Forked paths

The usual method for creating a puzzle maze is to start with a rectilinear, triangular or radial grid and mark it up with a convoluted route from start to end. Then draw in branches, loops and deviations that make the route less obvious.

The challenge for a maze architect is to provide the appearance of simplicity and symmetry. The route from start to finish should be difficult to predict unless you trace the route with your finger and backtrack when you reach a dead-end. Here’s my attempt at a construction towards such a maze. The first is the tortuous path between the centre and the periphery; the second is the maze with false routes added; the third shows the lines as corridors.

There’s also an automated maze generator at http://www.mazegenerator.net/. Here are some of the many mazes revealed by a Google image search. Also see an online article by Jeff Saward.

Classical re-entry

The classical unicursal labyrinth can be adapted to provide a branching maze with shortcuts, short circuits, and dead ends.

Here’s the classical maze, re-entrant version. It starts with a unicursal maze providing a route to the centre and a different route to an exit. Moving a couple of grid segments introduces a junction with three choices: one leading to a dead end, the others forming a looped circuit that includes the centre.

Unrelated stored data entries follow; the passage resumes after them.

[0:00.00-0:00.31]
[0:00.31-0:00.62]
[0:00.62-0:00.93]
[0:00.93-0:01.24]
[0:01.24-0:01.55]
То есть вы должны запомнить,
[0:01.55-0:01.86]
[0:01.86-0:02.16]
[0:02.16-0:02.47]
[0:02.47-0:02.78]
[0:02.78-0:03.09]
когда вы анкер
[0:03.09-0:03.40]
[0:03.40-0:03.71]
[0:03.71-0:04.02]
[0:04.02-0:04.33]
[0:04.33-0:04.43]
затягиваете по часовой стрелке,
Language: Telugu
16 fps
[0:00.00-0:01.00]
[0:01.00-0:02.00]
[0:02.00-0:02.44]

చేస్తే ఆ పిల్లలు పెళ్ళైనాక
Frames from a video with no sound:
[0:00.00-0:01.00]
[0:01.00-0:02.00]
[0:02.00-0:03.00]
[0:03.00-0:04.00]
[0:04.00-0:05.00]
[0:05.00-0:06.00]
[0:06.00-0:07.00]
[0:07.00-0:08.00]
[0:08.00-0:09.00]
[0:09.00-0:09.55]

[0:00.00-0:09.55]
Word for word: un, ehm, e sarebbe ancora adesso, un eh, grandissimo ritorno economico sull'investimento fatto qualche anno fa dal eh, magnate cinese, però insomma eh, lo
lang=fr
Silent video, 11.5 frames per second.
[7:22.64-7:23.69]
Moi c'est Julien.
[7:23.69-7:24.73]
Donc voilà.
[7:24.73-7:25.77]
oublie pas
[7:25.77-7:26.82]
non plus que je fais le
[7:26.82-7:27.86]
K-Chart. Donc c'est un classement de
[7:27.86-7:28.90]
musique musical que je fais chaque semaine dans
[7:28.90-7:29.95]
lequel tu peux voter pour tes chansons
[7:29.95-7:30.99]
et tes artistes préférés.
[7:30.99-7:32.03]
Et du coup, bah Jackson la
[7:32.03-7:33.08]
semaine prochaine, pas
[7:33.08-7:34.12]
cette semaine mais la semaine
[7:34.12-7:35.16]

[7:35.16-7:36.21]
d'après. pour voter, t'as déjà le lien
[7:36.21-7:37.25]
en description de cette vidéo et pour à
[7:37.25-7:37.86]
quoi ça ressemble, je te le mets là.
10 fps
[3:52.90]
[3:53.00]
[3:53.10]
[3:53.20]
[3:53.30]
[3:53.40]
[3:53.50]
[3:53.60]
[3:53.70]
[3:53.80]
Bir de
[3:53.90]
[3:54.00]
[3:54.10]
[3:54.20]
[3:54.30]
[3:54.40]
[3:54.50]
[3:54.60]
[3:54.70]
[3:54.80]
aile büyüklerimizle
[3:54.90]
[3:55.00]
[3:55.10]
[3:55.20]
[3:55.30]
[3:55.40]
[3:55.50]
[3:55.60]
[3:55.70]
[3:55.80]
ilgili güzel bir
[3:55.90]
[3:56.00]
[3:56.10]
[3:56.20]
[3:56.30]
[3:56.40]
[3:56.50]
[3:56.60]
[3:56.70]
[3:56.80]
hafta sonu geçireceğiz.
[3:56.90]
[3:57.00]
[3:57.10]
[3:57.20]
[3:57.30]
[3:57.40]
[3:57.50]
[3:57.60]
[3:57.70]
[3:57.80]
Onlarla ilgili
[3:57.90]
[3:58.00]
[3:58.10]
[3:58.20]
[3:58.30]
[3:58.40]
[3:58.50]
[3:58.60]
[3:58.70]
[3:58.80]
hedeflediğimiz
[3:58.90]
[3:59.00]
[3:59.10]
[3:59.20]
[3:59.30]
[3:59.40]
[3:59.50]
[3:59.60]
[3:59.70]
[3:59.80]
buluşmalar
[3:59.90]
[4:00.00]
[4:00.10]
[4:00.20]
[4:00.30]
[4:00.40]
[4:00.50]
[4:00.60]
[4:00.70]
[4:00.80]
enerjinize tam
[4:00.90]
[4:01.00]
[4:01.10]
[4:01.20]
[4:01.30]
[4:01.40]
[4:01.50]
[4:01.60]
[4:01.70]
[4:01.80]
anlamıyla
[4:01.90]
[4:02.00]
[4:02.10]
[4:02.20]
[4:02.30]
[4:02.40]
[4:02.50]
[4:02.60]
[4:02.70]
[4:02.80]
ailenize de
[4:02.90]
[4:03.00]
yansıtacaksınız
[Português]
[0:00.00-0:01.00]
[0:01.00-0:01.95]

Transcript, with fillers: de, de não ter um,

The third maze is simply a circuit with one dead end branch. It’s a trident, a forked path with two ends joined by an additional path.

Espionage and the labyrinth

In “The garden of forking paths,” Jorge Lui Borges’s characters discuss an old text that says: “I am withdrawing to write a book. And another time: I am withdrawing to construct a labyrinth. Every one imagined two works; to no one did it occur that the book and the maze were one and the same thing” (36). Borges frequently conflates maze architecture with writing and reading.

Borges’s narrator says of the text’s author, “He creates, in this way, diverse futures, diverse times which themselves also proliferate and fork” (37).

“The garden of forking paths” is an espionage short story set in WW1. The two characters (Stephen Albert and Yu Tsun) discuss the nature of timelines that proliferate and reconnect. “Time forks perpetually toward innumerable futures. In one of them I am your enemy,” says Albert (39).

A few moments later, Yu Tsun shoots Albert. A third person, whose arrival we anticipated from the start of the story enters the room and arrests Yu Tsun for murder.

Here’s the twist: we discover the murder provided the only means available to Yu Tsun to convey to his boss in Britain the location of the French city (in the Somme) they must attack, which goes by the name of Albert. The brutal murder would appear in the British newspapers: “The Chief had deciphered this mystery. He knew my problem was to indicate (through the uproar of the war) the city called Albert, and that I had found no other means to do so than to kill a man of that name” (39).

Here, perhaps espionage recruits time as a maze of potential forking paths to deliver coded messages …

Reference

  • Borges, Jorge Luis. 1962. The garden of the forking paths. In Donald A. Yates, and James E. Irby (eds.), Labyrinths: Selected Stories & Other Writings: 31-39. New York, NY: New Directions.